- Entries supplied
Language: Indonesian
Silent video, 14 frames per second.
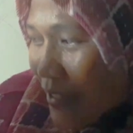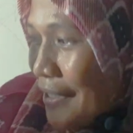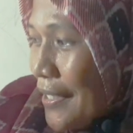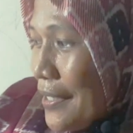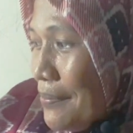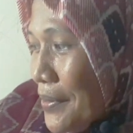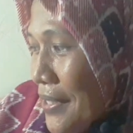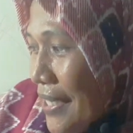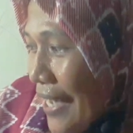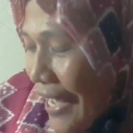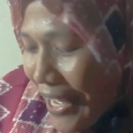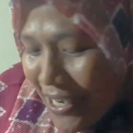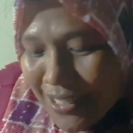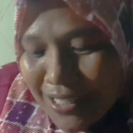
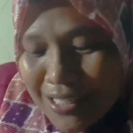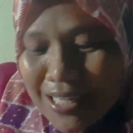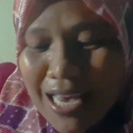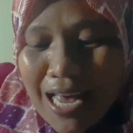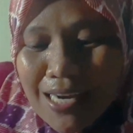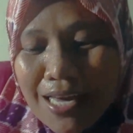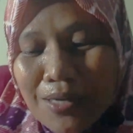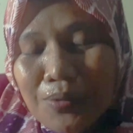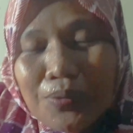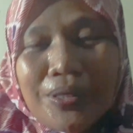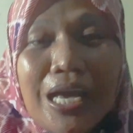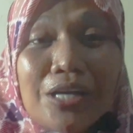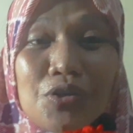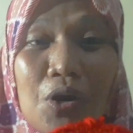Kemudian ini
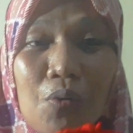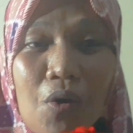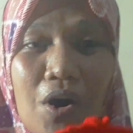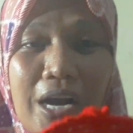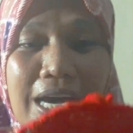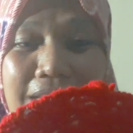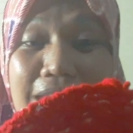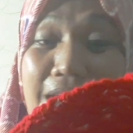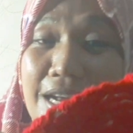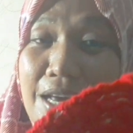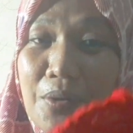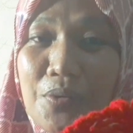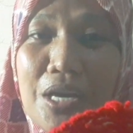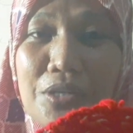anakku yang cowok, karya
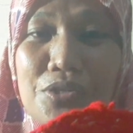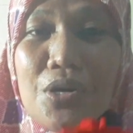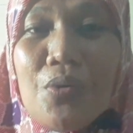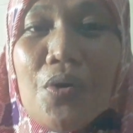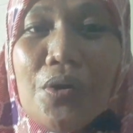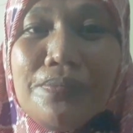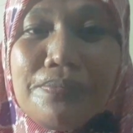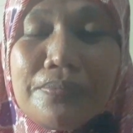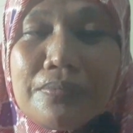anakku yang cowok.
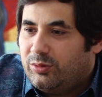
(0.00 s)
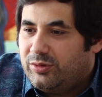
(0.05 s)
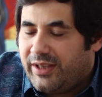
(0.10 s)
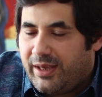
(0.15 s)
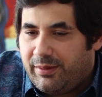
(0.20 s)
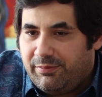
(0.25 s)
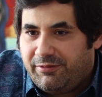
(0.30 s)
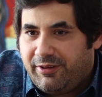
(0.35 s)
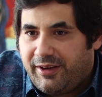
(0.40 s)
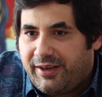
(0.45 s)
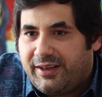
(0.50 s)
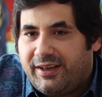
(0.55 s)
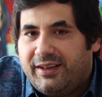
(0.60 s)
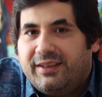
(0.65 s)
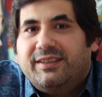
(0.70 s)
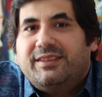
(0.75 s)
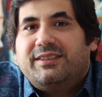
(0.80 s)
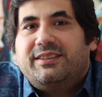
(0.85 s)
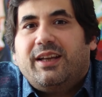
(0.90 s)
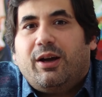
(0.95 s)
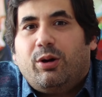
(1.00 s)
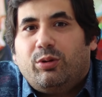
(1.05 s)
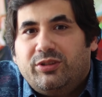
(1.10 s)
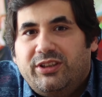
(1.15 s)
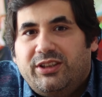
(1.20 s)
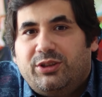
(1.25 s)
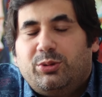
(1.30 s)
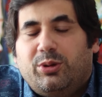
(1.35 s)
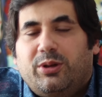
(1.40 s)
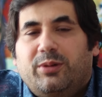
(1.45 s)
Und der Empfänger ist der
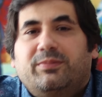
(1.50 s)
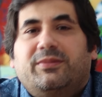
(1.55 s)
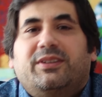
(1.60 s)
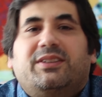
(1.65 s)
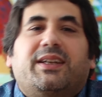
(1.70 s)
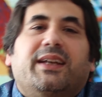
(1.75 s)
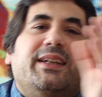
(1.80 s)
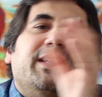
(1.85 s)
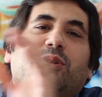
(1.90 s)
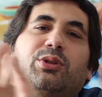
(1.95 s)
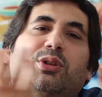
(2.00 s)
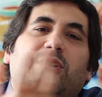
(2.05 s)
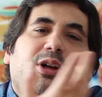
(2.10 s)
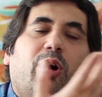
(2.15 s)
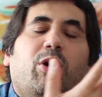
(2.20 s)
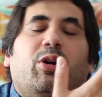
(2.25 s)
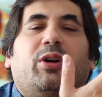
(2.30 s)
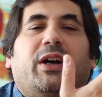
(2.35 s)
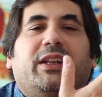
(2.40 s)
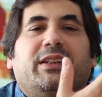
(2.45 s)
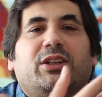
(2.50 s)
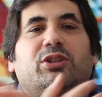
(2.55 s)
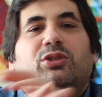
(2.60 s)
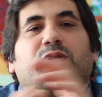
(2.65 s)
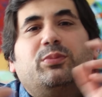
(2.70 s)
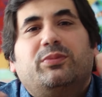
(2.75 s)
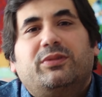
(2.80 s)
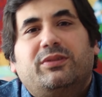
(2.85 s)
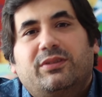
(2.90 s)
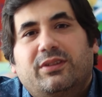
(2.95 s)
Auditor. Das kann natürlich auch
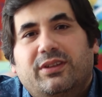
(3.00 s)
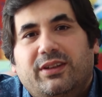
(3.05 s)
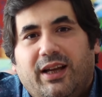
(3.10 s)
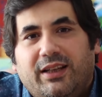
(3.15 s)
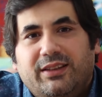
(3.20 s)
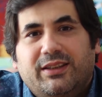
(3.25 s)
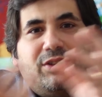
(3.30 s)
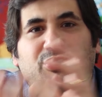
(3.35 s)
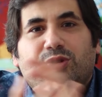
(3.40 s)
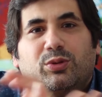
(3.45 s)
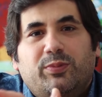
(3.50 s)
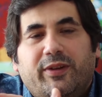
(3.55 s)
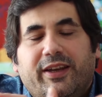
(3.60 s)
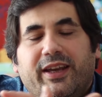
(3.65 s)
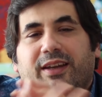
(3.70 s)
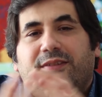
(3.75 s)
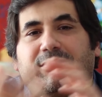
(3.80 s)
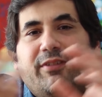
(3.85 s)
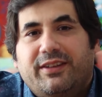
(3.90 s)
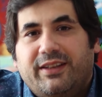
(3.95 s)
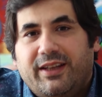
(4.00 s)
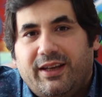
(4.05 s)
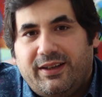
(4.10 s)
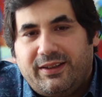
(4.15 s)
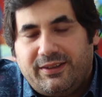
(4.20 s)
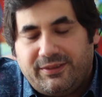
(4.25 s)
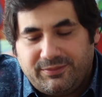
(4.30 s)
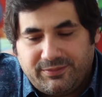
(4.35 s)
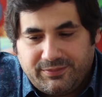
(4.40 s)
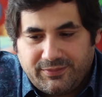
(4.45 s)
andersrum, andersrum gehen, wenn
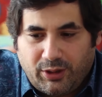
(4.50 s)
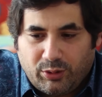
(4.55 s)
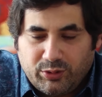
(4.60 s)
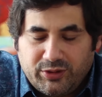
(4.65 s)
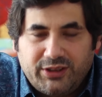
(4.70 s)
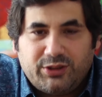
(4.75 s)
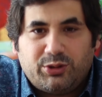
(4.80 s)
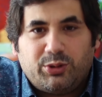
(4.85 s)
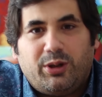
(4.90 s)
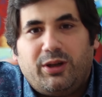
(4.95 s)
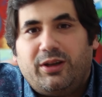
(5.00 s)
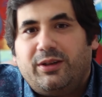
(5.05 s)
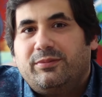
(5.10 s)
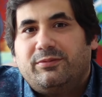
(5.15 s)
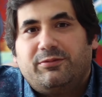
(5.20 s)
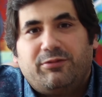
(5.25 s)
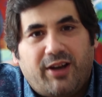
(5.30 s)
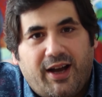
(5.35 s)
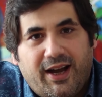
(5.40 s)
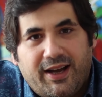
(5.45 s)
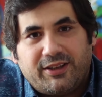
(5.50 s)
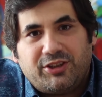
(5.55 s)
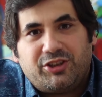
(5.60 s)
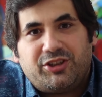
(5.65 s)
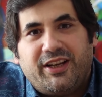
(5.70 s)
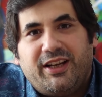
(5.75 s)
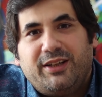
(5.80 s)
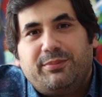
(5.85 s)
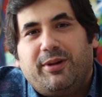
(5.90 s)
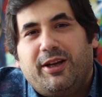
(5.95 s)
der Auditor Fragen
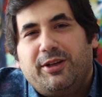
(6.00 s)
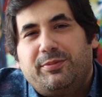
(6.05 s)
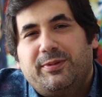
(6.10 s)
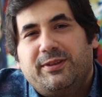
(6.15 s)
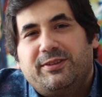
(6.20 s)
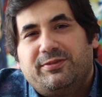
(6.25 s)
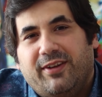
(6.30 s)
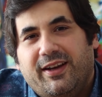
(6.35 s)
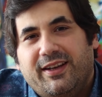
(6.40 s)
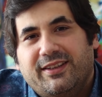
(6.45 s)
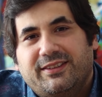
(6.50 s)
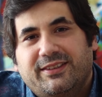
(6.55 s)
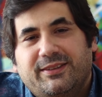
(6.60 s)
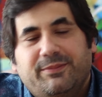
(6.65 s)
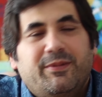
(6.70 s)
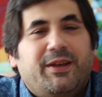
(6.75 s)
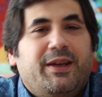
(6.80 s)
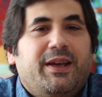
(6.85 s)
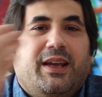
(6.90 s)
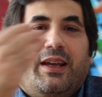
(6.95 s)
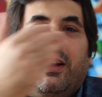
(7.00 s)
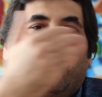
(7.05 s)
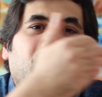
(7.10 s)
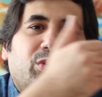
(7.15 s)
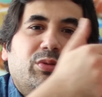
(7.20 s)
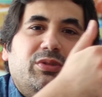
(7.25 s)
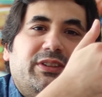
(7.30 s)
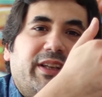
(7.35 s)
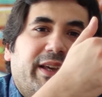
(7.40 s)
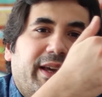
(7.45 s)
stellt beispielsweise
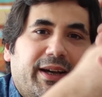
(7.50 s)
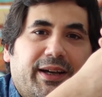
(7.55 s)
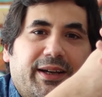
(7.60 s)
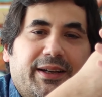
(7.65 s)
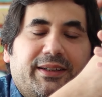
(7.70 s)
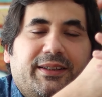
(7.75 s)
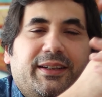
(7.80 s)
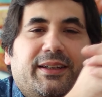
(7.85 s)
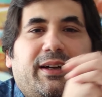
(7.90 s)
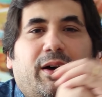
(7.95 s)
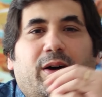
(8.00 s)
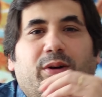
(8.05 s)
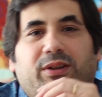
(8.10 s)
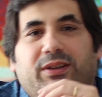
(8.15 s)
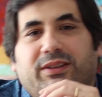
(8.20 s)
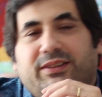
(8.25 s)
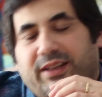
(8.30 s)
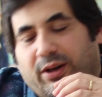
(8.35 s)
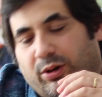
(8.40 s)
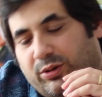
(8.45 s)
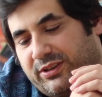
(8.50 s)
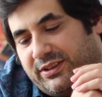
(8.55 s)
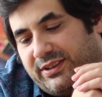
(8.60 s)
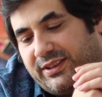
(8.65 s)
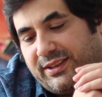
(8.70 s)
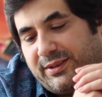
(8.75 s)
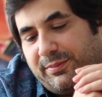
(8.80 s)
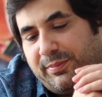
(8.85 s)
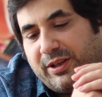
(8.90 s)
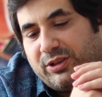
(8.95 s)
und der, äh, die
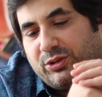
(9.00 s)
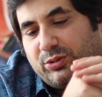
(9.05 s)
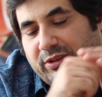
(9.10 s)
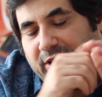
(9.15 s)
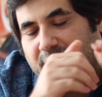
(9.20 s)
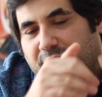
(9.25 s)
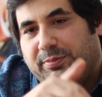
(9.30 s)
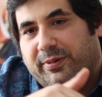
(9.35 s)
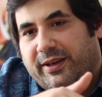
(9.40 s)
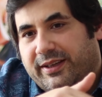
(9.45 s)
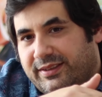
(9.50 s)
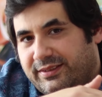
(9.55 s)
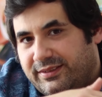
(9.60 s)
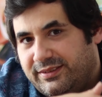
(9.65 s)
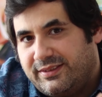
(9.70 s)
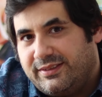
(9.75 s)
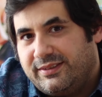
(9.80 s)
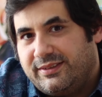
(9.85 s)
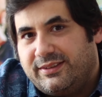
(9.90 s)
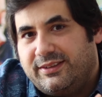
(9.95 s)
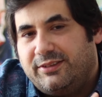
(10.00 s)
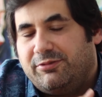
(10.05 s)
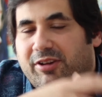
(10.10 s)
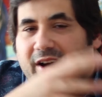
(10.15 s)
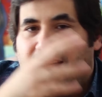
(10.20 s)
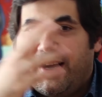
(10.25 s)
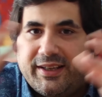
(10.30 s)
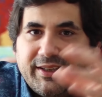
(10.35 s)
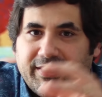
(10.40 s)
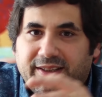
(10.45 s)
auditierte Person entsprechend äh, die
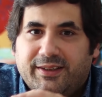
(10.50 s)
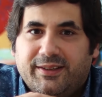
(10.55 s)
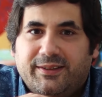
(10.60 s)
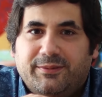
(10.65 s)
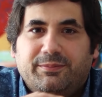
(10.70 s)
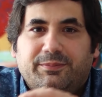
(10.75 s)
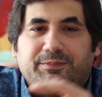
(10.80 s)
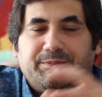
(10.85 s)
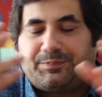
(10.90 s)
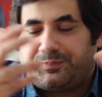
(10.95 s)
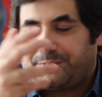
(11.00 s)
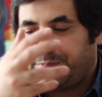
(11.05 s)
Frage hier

- Required action
The answer should contain all the material above, copied exactly, and no images.

- Answer space
Language: Indonesian
Silent video, 14 frames per second.
Kemudian ini
anakku yang cowok, karya
anakku yang cowok.
(0.00 s)
(0.05 s)
(0.10 s)
(0.15 s)
(0.20 s)
(0.25 s)
(0.30 s)
(0.35 s)
(0.40 s)
(0.45 s)
(0.50 s)
(0.55 s)
(0.60 s)
(0.65 s)
(0.70 s)
(0.75 s)
(0.80 s)
(0.85 s)
(0.90 s)
(0.95 s)
(1.00 s)
(1.05 s)
(1.10 s)
(1.15 s)
(1.20 s)
(1.25 s)
(1.30 s)
(1.35 s)
(1.40 s)
(1.45 s)
Und der Empfänger ist der
(1.50 s)
(1.55 s)
(1.60 s)
(1.65 s)
(1.70 s)
(1.75 s)
(1.80 s)
(1.85 s)
(1.90 s)
(1.95 s)
(2.00 s)
(2.05 s)
(2.10 s)
(2.15 s)
(2.20 s)
(2.25 s)
(2.30 s)
(2.35 s)
(2.40 s)
(2.45 s)
(2.50 s)
(2.55 s)
(2.60 s)
(2.65 s)
(2.70 s)
(2.75 s)
(2.80 s)
(2.85 s)
(2.90 s)
(2.95 s)
Auditor. Das kann natürlich auch
(3.00 s)
(3.05 s)
(3.10 s)
(3.15 s)
(3.20 s)
(3.25 s)
(3.30 s)
(3.35 s)
(3.40 s)
(3.45 s)
(3.50 s)
(3.55 s)
(3.60 s)
(3.65 s)
(3.70 s)
(3.75 s)
(3.80 s)
(3.85 s)
(3.90 s)
(3.95 s)
(4.00 s)
(4.05 s)
(4.10 s)
(4.15 s)
(4.20 s)
(4.25 s)
(4.30 s)
(4.35 s)
(4.40 s)
(4.45 s)
andersrum, andersrum gehen, wenn
(4.50 s)
(4.55 s)
(4.60 s)
(4.65 s)
(4.70 s)
(4.75 s)
(4.80 s)
(4.85 s)
(4.90 s)
(4.95 s)
(5.00 s)
(5.05 s)
(5.10 s)
(5.15 s)
(5.20 s)
(5.25 s)
(5.30 s)
(5.35 s)
(5.40 s)
(5.45 s)
(5.50 s)
(5.55 s)
(5.60 s)
(5.65 s)
(5.70 s)
(5.75 s)
(5.80 s)
(5.85 s)
(5.90 s)
(5.95 s)
der Auditor Fragen
(6.00 s)
(6.05 s)
(6.10 s)
(6.15 s)
(6.20 s)
(6.25 s)
(6.30 s)
(6.35 s)
(6.40 s)
(6.45 s)
(6.50 s)
(6.55 s)
(6.60 s)
(6.65 s)
(6.70 s)
(6.75 s)
(6.80 s)
(6.85 s)
(6.90 s)
(6.95 s)
(7.00 s)
(7.05 s)
(7.10 s)
(7.15 s)
(7.20 s)
(7.25 s)
(7.30 s)
(7.35 s)
(7.40 s)
(7.45 s)
stellt beispielsweise
(7.50 s)
(7.55 s)
(7.60 s)
(7.65 s)
(7.70 s)
(7.75 s)
(7.80 s)
(7.85 s)
(7.90 s)
(7.95 s)
(8.00 s)
(8.05 s)
(8.10 s)
(8.15 s)
(8.20 s)
(8.25 s)
(8.30 s)
(8.35 s)
(8.40 s)
(8.45 s)
(8.50 s)
(8.55 s)
(8.60 s)
(8.65 s)
(8.70 s)
(8.75 s)
(8.80 s)
(8.85 s)
(8.90 s)
(8.95 s)
und der, äh, die
(9.00 s)
(9.05 s)
(9.10 s)
(9.15 s)
(9.20 s)
(9.25 s)
(9.30 s)
(9.35 s)
(9.40 s)
(9.45 s)
(9.50 s)
(9.55 s)
(9.60 s)
(9.65 s)
(9.70 s)
(9.75 s)
(9.80 s)
(9.85 s)
(9.90 s)
(9.95 s)
(10.00 s)
(10.05 s)
(10.10 s)
(10.15 s)
(10.20 s)
(10.25 s)
(10.30 s)
(10.35 s)
(10.40 s)
(10.45 s)
auditierte Person entsprechend äh, die
(10.50 s)
(10.55 s)
(10.60 s)
(10.65 s)
(10.70 s)
(10.75 s)
(10.80 s)
(10.85 s)
(10.90 s)
(10.95 s)
(11.00 s)
(11.05 s)
Frage hier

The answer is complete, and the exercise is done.